As the engines begin their steady roar, I close my eyes and let myself feel everything – the excitement, the dread, the love, the loss. London awaits, with all its complications and expectations, but Melbourne has taught me something invaluable: home isn’t always where you’re from; sometimes it’s where you learn to be yourself.
I still remember my first day here with painful clarity. The heat wasn’t just uncomfortable, it was an entity with malicious intent, pressing against my skin like hot, damp hands. I pictured it as a living thing, a shimmering specter wrapping around my throat, squeezing until my lungs burned. So drastically different from London’s perpetual gray drizzle that framed my entire existence. The air conditioning in my temporary housing unit sputtered pathetically, and I spent that first night sprawled across sweat-dampened sheets, convinced I’d made a catastrophic mistake.

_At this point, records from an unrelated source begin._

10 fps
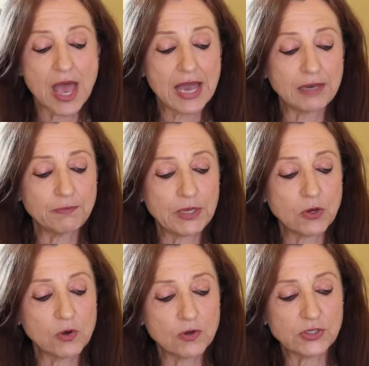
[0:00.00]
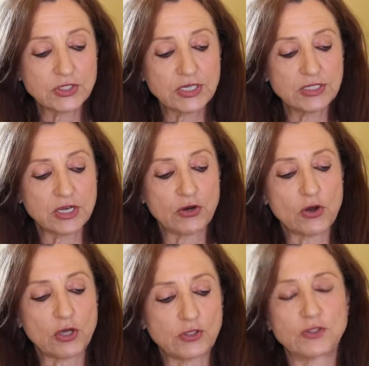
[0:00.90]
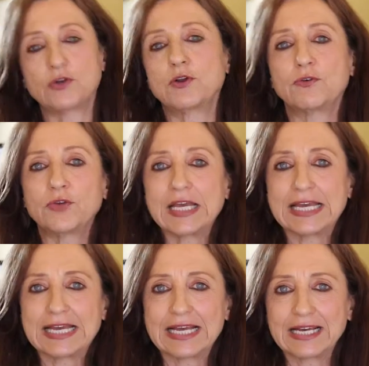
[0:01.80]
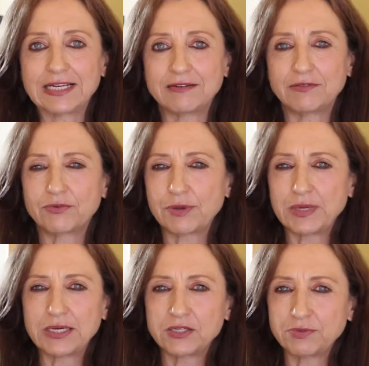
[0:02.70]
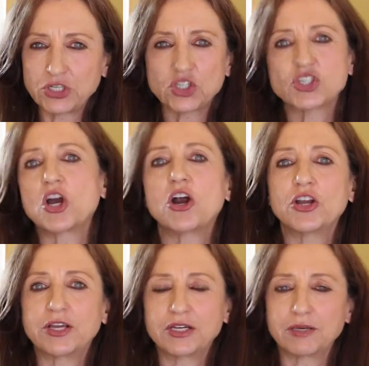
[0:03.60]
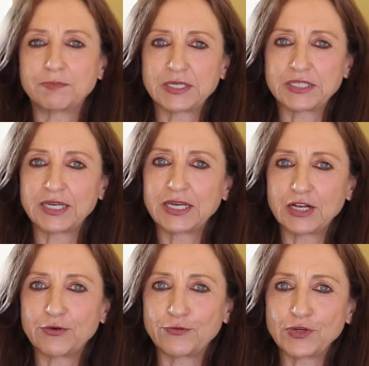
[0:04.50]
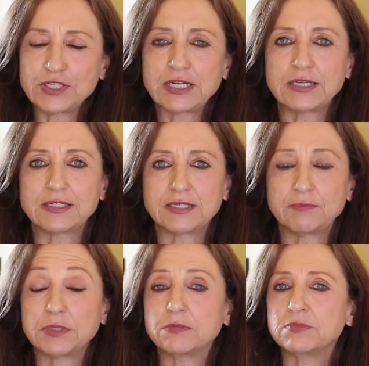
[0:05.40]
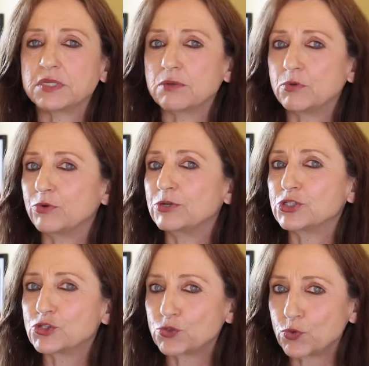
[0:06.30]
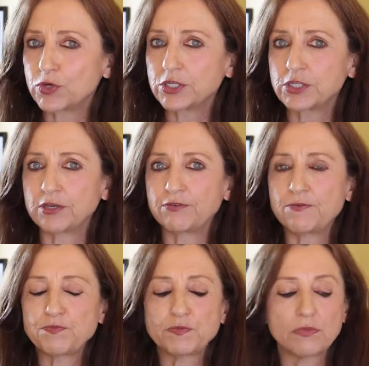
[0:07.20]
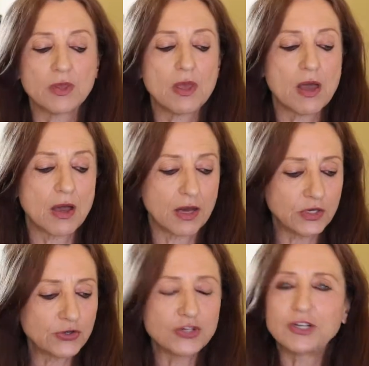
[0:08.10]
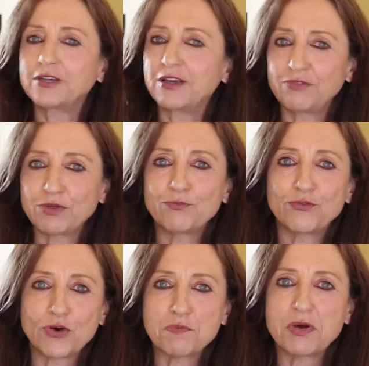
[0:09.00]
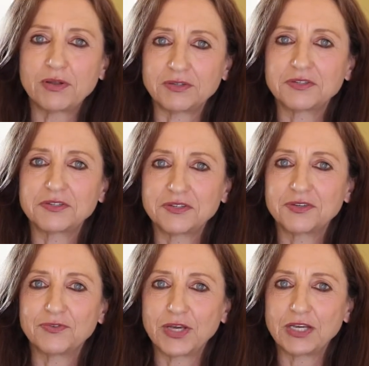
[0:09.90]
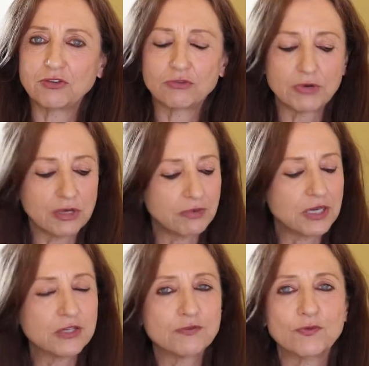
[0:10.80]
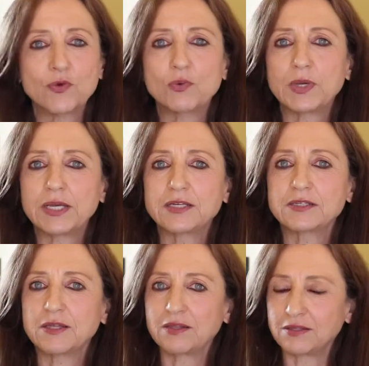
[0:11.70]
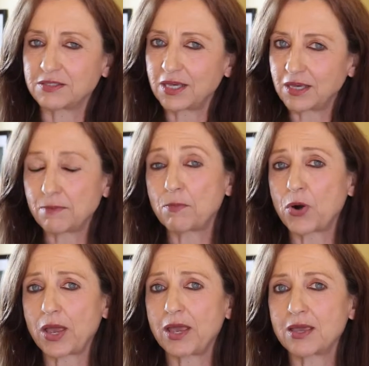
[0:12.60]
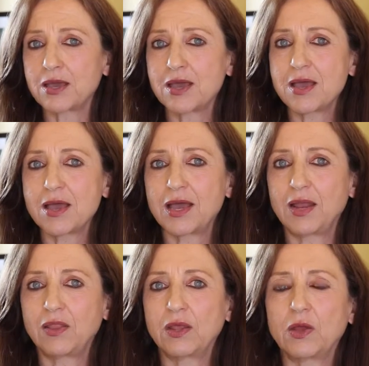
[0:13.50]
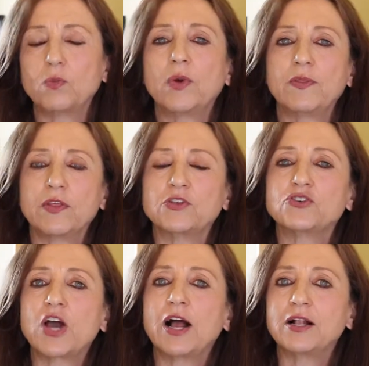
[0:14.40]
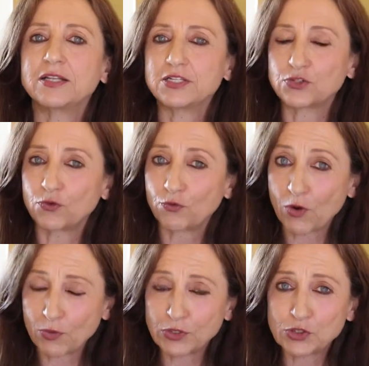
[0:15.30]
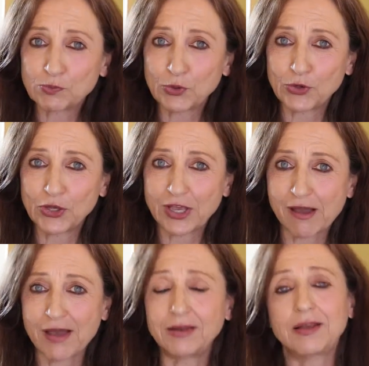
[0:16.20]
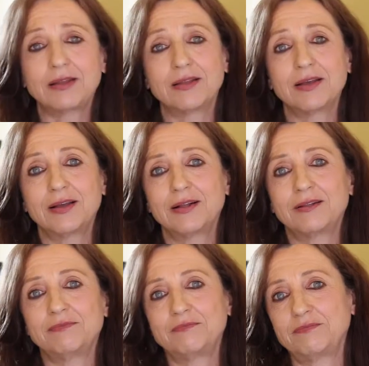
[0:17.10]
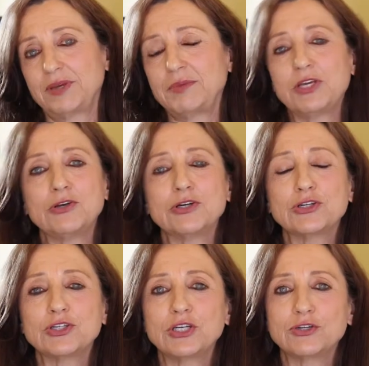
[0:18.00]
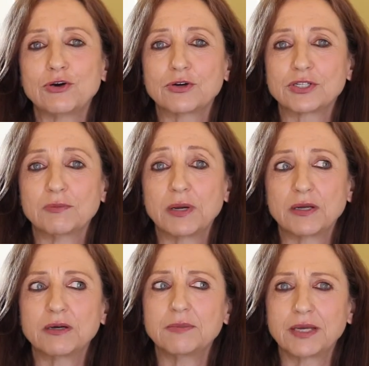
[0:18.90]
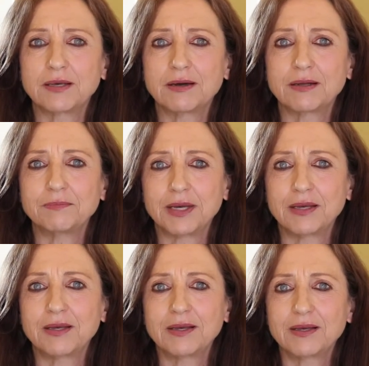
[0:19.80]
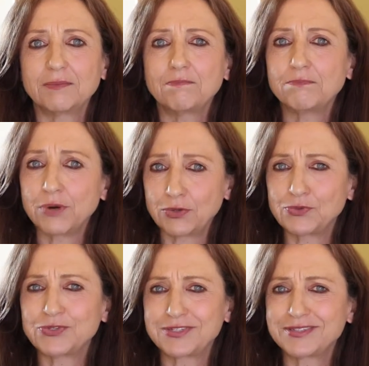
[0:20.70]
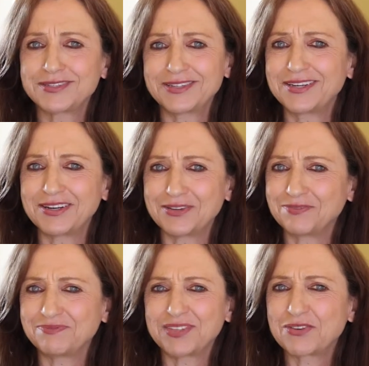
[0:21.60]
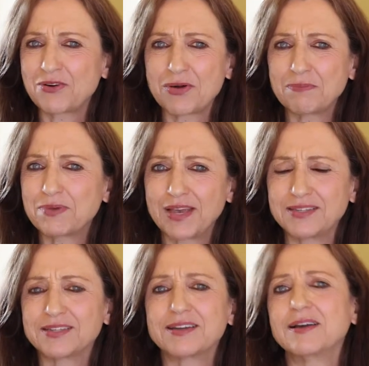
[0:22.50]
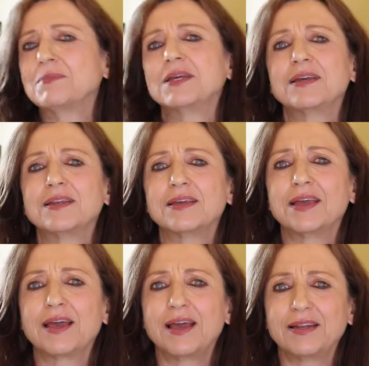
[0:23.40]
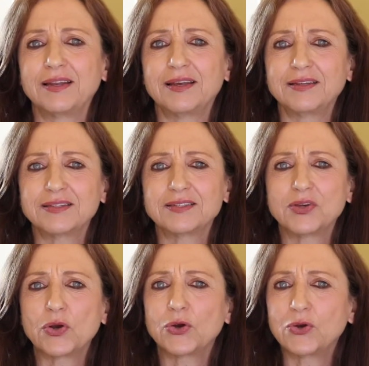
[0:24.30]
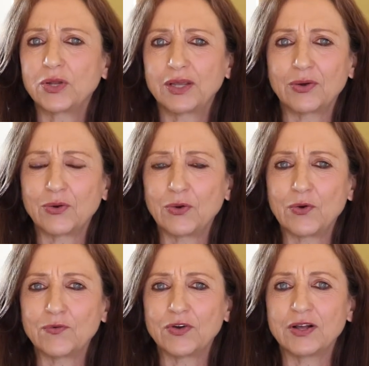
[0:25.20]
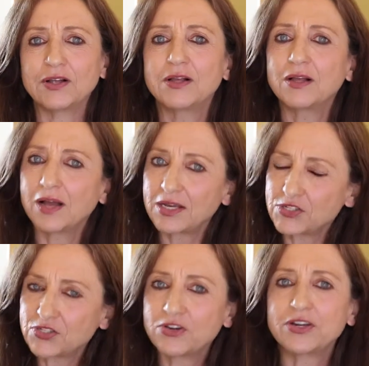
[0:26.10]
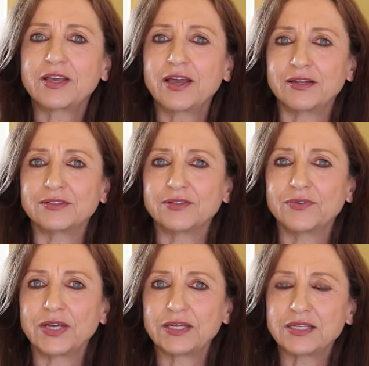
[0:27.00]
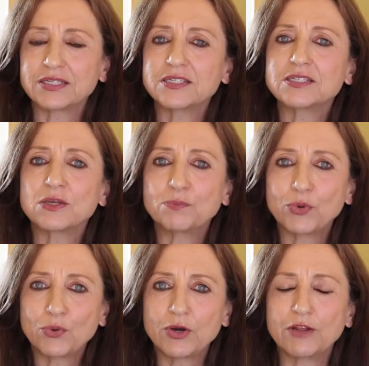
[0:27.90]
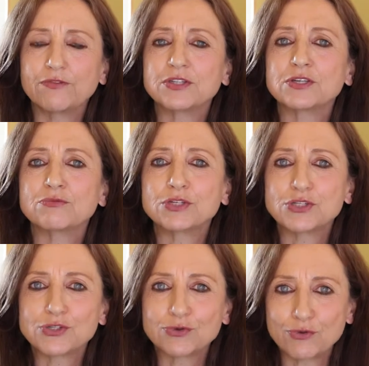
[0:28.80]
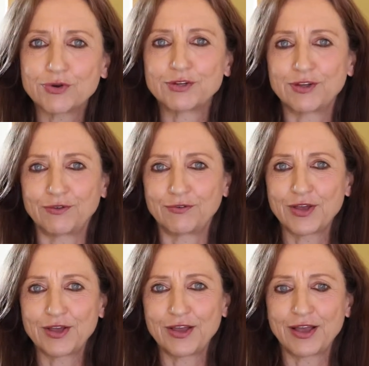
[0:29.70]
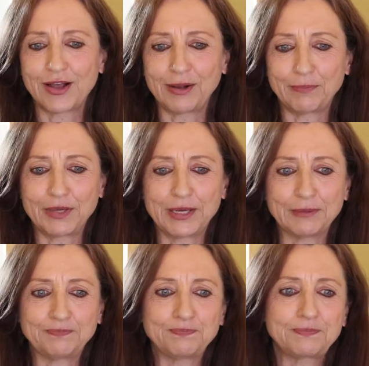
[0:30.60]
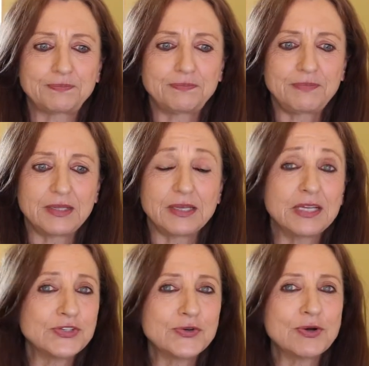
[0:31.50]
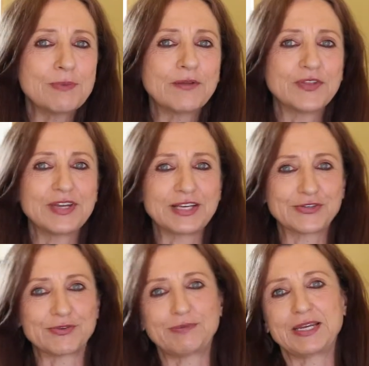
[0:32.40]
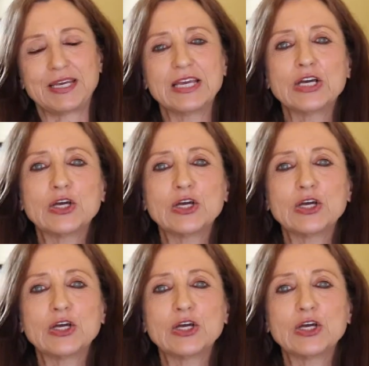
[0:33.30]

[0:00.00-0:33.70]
And because these are not sort of uh, remedies which target a particular physical symptom, they're more restorative, I usually give them for a month. Wait three weeks, four weeks, and take a break. And then when the child has a growing spurt again, and maybe he or she talks about, oh my God, my bones, you know, growing pains are coming in again and it's hurting all over, I start again, right? It's a supportive, it's a restorative help here. Let's talk about the next remedy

However, as the days bled into weeks, my body adapted to Melbourne’s temperamental summer climate with surprising resilience. My skin stopped feeling like it was constantly on fire, and I discovered the sweet relief of sea breezes in the evening. The transformation wasn’t just physical; the people here radiate a warmth that has nothing to do with temperature. My colleagues welcomed me with genuine smiles and invitations, not the calculated networking maneuvers I’d grown accustomed to in Tokyo and Hong Kong’s legal circles. I found myself laughing—actually laughing—during lunch breaks and after-work drinks.
The trips along the Great Ocean Road with wind whipping my hair into untamed curls; the girls’ nights with Chloe, Fran, and Priya where we drank too much wine and spoke truths we’d never dare in daylight; even the grueling work hours at the firm—it felt like I’d stumbled into some alternate universe where Isabel Barlow was allowed to simply exist rather than perform. I discovered my authentic voice buried beneath years of practiced elocution, and in those moments, I truly believed I found my place in the world, that elusive corner of heaven fate had somehow, miraculously, reserved just for me despite my father’s best efforts to map out every inch of my existence.
But with my final exams came the barrage of recruitment offers from prestigious law firms, each envelope bearing the weight of expectation. They hover above my head like the sword of Damocles, glinting dangerously in my peripheral vision whenever I dare to imagine a future of my own making. Then, as if the universe sensed I might actually choose happiness, Dad’s call shattered everything. His voice, crisp and authoritative as ever, demolished the precious sanctuary I built brick by painstaking brick. Because that’s what Lucas Barlow always does. He doesn’t just change plans; he obliterates alternatives.
I’ve never been truly free to chart my own course. I remember with crystal clarity the afternoon Nanny Alice told me, her eyes soft with pity, that by the time I could barely toddle, Mom and Dad already mapped out my entire educational trajectory—from primary school through to law school. At eight years old, I laughed at the absurdity. By sixteen, I understood it was my inescapable reality. The prestigious boarding schools, the elocution lessons, the carefully selected extracurriculars—all breadcrumbs leading to the path they’d predetermined.